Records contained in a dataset
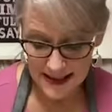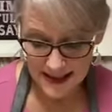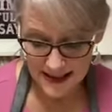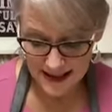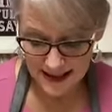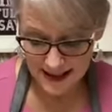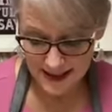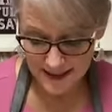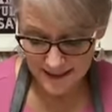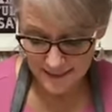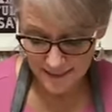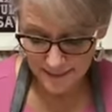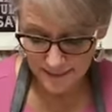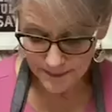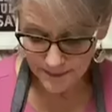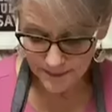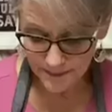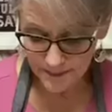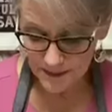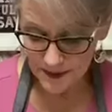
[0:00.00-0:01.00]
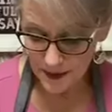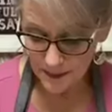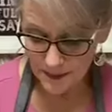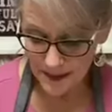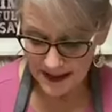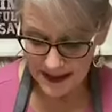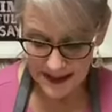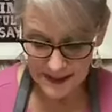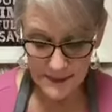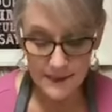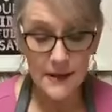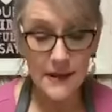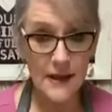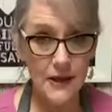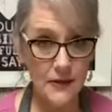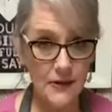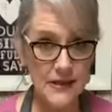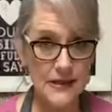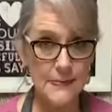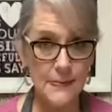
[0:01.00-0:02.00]
But you
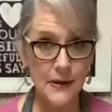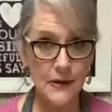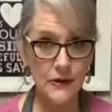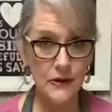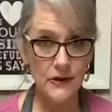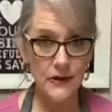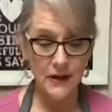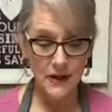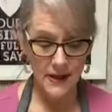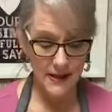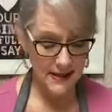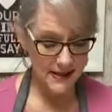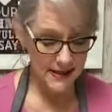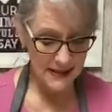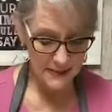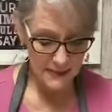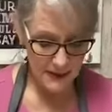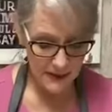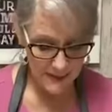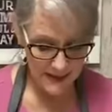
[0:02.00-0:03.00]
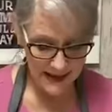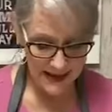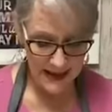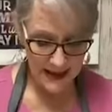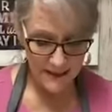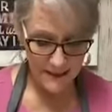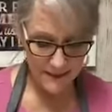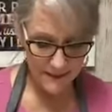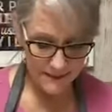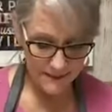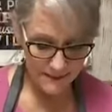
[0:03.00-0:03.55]
know, it smelled good. It didn't smell bad.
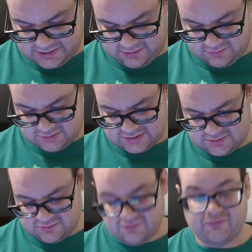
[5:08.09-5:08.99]
He
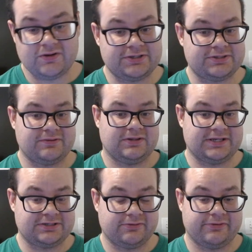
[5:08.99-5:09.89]
also voiced
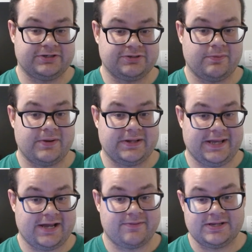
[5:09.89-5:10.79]
Lex Luthor in Superman
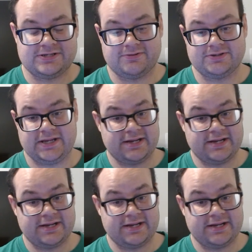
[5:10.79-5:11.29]
the animated series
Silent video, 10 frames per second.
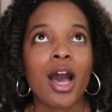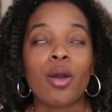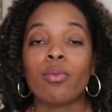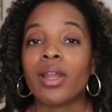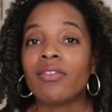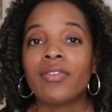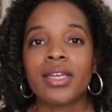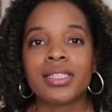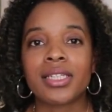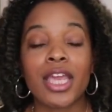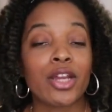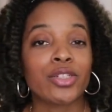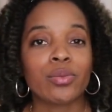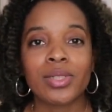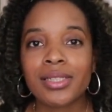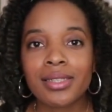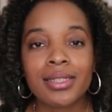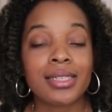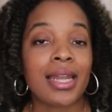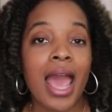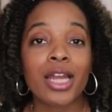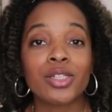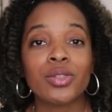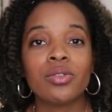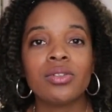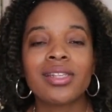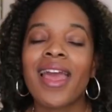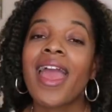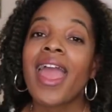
relevant characteristics and attitudes,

→ YOUR ASSIGNMENT: Return all records above verbatim without their pictures.

→ RESULT OF THIS TASK:
[0:00.00-0:01.00]
[0:01.00-0:02.00]
But you
[0:02.00-0:03.00]
[0:03.00-0:03.55]
know, it smelled good. It didn't smell bad.
[5:08.09-5:08.99]
He
[5:08.99-5:09.89]
also voiced
[5:09.89-5:10.79]
Lex Luthor in Superman
[5:10.79-5:11.29]
the animated series
Silent video, 10 frames per second.
relevant characteristics and attitudes,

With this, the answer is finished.